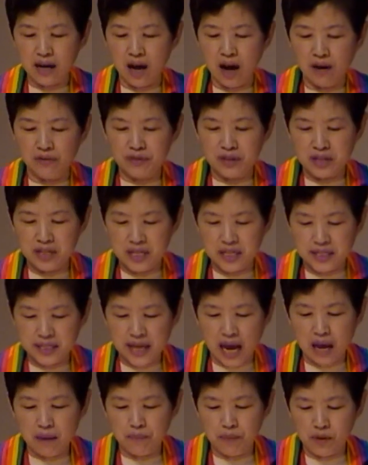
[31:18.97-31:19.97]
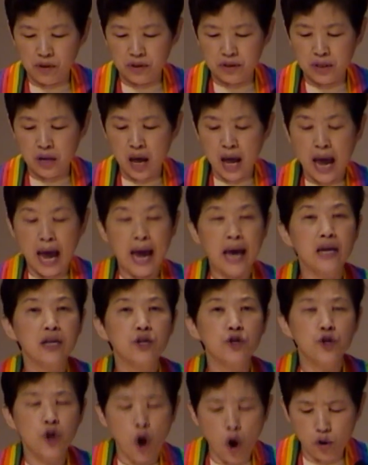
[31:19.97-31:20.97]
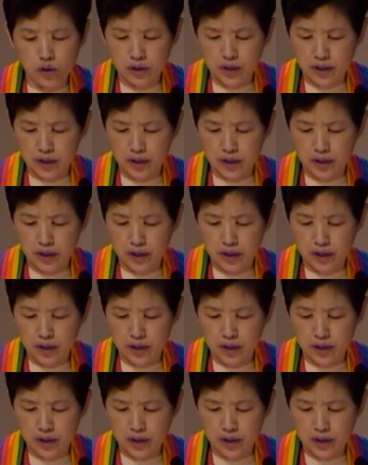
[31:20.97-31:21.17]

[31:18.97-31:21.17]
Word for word: of the disciples a yoke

********************

### TASK TO CARRY OUT
Please write out all of the data verbatim, with no pictures in the copy.

### WRITTEN SOLUTION
[31:18.97-31:19.97]
[31:19.97-31:20.97]
[31:20.97-31:21.17]

[31:18.97-31:21.17]
Word for word: of the disciples a yoke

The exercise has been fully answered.